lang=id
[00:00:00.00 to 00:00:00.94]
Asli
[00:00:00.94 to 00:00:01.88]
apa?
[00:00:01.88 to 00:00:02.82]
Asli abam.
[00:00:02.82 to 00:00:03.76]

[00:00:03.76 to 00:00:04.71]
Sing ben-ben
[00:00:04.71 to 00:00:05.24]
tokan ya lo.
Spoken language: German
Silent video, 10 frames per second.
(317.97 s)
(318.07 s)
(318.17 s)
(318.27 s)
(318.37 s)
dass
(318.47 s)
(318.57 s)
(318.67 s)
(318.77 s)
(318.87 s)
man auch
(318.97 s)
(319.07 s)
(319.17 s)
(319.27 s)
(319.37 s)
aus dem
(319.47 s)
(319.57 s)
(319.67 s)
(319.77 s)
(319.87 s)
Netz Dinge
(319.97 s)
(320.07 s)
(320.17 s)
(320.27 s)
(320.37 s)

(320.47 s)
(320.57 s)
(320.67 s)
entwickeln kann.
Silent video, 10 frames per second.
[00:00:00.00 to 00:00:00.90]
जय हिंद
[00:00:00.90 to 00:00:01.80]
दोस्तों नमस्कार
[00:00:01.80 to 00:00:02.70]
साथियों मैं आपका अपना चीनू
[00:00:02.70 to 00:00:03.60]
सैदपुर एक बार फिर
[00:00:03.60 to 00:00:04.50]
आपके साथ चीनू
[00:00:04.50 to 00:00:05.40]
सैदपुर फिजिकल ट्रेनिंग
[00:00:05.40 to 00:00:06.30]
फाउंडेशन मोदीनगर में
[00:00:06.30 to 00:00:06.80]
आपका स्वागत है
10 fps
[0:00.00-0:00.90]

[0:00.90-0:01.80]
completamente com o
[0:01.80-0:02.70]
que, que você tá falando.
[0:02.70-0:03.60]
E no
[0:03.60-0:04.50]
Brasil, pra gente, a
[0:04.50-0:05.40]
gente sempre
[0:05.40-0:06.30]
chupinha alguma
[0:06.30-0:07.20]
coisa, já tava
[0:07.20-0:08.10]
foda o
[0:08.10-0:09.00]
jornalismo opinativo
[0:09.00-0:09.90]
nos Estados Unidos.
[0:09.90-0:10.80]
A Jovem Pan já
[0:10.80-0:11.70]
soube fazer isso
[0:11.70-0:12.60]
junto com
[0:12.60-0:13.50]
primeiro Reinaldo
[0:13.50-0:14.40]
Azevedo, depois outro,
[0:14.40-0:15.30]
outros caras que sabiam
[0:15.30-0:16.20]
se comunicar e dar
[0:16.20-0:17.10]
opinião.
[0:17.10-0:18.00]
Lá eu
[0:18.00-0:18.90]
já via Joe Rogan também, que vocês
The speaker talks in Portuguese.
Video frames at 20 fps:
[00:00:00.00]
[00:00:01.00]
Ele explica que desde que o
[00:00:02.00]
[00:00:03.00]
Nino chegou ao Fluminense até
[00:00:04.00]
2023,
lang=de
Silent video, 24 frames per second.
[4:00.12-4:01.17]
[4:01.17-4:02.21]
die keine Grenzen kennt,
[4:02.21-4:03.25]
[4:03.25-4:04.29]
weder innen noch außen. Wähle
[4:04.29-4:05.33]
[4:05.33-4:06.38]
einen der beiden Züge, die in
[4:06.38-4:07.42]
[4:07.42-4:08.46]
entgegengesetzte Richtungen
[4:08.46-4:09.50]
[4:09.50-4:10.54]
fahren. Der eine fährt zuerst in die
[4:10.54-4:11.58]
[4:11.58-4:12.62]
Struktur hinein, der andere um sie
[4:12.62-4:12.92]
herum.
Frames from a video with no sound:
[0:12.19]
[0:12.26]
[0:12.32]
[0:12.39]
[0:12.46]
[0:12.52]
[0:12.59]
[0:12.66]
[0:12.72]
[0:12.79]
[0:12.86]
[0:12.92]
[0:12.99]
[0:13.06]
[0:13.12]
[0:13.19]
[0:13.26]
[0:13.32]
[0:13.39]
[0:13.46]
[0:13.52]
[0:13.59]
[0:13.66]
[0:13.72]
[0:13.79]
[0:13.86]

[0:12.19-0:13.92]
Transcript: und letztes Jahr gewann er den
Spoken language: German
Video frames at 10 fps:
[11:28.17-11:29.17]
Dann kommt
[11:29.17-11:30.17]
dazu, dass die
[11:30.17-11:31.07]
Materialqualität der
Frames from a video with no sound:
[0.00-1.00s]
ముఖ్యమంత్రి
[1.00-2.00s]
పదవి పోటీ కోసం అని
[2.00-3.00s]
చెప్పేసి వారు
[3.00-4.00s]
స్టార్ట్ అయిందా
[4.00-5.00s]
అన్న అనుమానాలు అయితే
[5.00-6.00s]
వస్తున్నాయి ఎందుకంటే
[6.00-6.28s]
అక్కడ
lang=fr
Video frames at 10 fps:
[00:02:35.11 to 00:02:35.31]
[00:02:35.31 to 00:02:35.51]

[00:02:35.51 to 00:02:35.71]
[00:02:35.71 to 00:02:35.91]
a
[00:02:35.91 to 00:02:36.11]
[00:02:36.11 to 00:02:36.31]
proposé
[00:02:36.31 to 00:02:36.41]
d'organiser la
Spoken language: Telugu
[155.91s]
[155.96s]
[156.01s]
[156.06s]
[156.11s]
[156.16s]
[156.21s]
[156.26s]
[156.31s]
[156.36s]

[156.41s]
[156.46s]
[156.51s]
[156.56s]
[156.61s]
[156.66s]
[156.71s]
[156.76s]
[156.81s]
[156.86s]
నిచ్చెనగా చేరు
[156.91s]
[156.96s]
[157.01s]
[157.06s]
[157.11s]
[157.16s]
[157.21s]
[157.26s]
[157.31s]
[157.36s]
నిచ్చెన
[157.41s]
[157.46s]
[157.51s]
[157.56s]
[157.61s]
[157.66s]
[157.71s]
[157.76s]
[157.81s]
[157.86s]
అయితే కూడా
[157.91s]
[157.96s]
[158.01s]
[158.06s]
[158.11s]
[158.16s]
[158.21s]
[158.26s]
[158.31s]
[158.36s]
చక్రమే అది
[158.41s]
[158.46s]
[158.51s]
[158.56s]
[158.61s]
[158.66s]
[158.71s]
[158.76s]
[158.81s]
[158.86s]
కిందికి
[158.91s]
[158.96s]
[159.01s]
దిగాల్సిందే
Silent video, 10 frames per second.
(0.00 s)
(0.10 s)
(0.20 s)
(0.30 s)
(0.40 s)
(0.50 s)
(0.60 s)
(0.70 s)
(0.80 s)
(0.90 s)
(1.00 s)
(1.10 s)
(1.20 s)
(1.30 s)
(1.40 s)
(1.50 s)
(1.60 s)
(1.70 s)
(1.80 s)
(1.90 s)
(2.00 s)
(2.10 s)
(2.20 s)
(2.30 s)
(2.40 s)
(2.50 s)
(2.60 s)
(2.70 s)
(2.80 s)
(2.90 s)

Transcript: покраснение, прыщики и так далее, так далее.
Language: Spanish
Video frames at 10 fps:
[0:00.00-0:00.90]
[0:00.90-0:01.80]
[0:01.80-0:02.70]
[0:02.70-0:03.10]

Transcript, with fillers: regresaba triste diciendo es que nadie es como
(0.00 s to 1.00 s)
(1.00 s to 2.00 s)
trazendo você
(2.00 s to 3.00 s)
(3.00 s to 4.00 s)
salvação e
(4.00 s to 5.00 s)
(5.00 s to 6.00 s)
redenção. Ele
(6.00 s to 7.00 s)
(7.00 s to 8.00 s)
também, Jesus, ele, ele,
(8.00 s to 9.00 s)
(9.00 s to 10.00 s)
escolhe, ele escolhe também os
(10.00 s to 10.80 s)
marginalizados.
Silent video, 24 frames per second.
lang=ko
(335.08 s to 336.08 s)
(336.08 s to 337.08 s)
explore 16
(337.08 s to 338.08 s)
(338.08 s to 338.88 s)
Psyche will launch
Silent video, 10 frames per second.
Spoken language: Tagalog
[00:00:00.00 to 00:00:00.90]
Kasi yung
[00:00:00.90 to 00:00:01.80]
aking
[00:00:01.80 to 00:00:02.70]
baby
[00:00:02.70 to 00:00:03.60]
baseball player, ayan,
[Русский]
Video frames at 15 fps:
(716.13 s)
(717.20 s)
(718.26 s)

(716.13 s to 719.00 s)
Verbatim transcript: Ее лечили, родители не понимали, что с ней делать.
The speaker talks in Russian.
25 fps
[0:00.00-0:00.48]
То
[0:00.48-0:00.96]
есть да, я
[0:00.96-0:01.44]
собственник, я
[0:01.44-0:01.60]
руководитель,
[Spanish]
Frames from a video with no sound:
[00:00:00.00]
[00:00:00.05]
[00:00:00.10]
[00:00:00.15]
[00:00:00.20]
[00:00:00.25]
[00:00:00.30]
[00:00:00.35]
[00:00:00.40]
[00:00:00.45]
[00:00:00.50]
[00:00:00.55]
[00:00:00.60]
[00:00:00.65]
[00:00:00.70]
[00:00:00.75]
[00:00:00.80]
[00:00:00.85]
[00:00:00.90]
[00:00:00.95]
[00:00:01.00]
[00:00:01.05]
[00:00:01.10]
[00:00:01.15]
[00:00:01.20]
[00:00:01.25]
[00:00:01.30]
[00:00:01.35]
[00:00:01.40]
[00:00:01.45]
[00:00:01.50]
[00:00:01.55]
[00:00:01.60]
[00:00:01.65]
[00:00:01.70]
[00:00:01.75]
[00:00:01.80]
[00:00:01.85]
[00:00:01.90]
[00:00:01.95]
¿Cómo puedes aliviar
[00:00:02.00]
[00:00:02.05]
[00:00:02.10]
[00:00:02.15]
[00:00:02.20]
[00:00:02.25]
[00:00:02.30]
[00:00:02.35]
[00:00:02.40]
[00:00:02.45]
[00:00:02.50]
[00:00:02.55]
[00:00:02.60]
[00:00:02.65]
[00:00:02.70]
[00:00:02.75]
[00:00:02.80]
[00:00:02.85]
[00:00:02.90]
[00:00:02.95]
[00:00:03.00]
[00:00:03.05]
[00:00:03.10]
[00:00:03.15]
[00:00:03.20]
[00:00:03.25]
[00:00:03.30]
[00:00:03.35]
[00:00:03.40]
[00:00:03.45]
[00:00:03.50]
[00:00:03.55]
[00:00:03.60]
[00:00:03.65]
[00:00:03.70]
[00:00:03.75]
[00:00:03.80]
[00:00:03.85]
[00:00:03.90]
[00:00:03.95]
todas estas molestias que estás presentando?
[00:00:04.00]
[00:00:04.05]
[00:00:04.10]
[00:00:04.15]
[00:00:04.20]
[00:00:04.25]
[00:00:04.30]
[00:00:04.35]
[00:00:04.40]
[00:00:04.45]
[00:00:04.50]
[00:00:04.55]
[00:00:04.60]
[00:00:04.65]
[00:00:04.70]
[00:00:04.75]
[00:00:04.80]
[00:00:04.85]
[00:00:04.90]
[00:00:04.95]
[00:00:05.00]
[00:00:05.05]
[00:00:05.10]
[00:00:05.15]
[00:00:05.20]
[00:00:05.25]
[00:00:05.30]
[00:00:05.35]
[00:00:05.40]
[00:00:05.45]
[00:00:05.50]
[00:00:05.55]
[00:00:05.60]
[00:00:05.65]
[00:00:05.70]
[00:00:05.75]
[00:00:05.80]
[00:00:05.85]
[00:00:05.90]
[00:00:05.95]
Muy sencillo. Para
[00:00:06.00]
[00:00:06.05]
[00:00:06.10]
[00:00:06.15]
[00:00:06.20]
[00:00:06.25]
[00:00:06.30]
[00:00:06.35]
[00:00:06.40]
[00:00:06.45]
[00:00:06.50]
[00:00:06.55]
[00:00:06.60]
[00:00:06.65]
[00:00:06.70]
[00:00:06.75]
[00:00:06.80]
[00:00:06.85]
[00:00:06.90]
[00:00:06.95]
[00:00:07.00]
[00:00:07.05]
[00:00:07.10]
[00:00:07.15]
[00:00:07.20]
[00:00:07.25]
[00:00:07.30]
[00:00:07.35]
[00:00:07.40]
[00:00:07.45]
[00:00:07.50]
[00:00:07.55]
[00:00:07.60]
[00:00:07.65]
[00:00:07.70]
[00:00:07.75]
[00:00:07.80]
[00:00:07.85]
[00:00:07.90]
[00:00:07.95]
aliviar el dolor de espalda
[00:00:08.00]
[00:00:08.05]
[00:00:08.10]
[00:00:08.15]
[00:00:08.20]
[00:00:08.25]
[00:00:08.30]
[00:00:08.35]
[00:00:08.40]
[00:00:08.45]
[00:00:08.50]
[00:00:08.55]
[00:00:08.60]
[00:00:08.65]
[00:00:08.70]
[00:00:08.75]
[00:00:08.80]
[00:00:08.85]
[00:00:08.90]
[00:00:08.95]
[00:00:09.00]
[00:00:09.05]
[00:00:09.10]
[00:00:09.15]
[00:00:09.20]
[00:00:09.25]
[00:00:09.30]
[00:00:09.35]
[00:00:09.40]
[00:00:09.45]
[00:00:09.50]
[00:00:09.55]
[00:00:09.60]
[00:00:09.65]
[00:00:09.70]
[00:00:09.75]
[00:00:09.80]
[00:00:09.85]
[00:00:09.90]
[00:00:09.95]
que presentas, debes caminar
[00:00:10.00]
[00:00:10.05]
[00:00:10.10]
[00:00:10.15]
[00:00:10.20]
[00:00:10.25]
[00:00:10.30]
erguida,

........

What is wanted is every line from the first line of the entries through the line that contains "[4:02.21-4:03.25]", given again exactly.

lang=id
[00:00:00.00 to 00:00:00.94]
Asli
[00:00:00.94 to 00:00:01.88]
apa?
[00:00:01.88 to 00:00:02.82]
Asli abam.
[00:00:02.82 to 00:00:03.76]

[00:00:03.76 to 00:00:04.71]
Sing ben-ben
[00:00:04.71 to 00:00:05.24]
tokan ya lo.
Spoken language: German
Silent video, 10 frames per second.
(317.97 s)
(318.07 s)
(318.17 s)
(318.27 s)
(318.37 s)
dass
(318.47 s)
(318.57 s)
(318.67 s)
(318.77 s)
(318.87 s)
man auch
(318.97 s)
(319.07 s)
(319.17 s)
(319.27 s)
(319.37 s)
aus dem
(319.47 s)
(319.57 s)
(319.67 s)
(319.77 s)
(319.87 s)
Netz Dinge
(319.97 s)
(320.07 s)
(320.17 s)
(320.27 s)
(320.37 s)

(320.47 s)
(320.57 s)
(320.67 s)
entwickeln kann.
Silent video, 10 frames per second.
[00:00:00.00 to 00:00:00.90]
जय हिंद
[00:00:00.90 to 00:00:01.80]
दोस्तों नमस्कार
[00:00:01.80 to 00:00:02.70]
साथियों मैं आपका अपना चीनू
[00:00:02.70 to 00:00:03.60]
सैदपुर एक बार फिर
[00:00:03.60 to 00:00:04.50]
आपके साथ चीनू
[00:00:04.50 to 00:00:05.40]
सैदपुर फिजिकल ट्रेनिंग
[00:00:05.40 to 00:00:06.30]
फाउंडेशन मोदीनगर में
[00:00:06.30 to 00:00:06.80]
आपका स्वागत है
10 fps
[0:00.00-0:00.90]

[0:00.90-0:01.80]
completamente com o
[0:01.80-0:02.70]
que, que você tá falando.
[0:02.70-0:03.60]
E no
[0:03.60-0:04.50]
Brasil, pra gente, a
[0:04.50-0:05.40]
gente sempre
[0:05.40-0:06.30]
chupinha alguma
[0:06.30-0:07.20]
coisa, já tava
[0:07.20-0:08.10]
foda o
[0:08.10-0:09.00]
jornalismo opinativo
[0:09.00-0:09.90]
nos Estados Unidos.
[0:09.90-0:10.80]
A Jovem Pan já
[0:10.80-0:11.70]
soube fazer isso
[0:11.70-0:12.60]
junto com
[0:12.60-0:13.50]
primeiro Reinaldo
[0:13.50-0:14.40]
Azevedo, depois outro,
[0:14.40-0:15.30]
outros caras que sabiam
[0:15.30-0:16.20]
se comunicar e dar
[0:16.20-0:17.10]
opinião.
[0:17.10-0:18.00]
Lá eu
[0:18.00-0:18.90]
já via Joe Rogan também, que vocês
The speaker talks in Portuguese.
Video frames at 20 fps:
[00:00:00.00]
[00:00:01.00]
Ele explica que desde que o
[00:00:02.00]
[00:00:03.00]
Nino chegou ao Fluminense até
[00:00:04.00]
2023,
lang=de
Silent video, 24 frames per second.
[4:00.12-4:01.17]
[4:01.17-4:02.21]
die keine Grenzen kennt,
[4:02.21-4:03.25]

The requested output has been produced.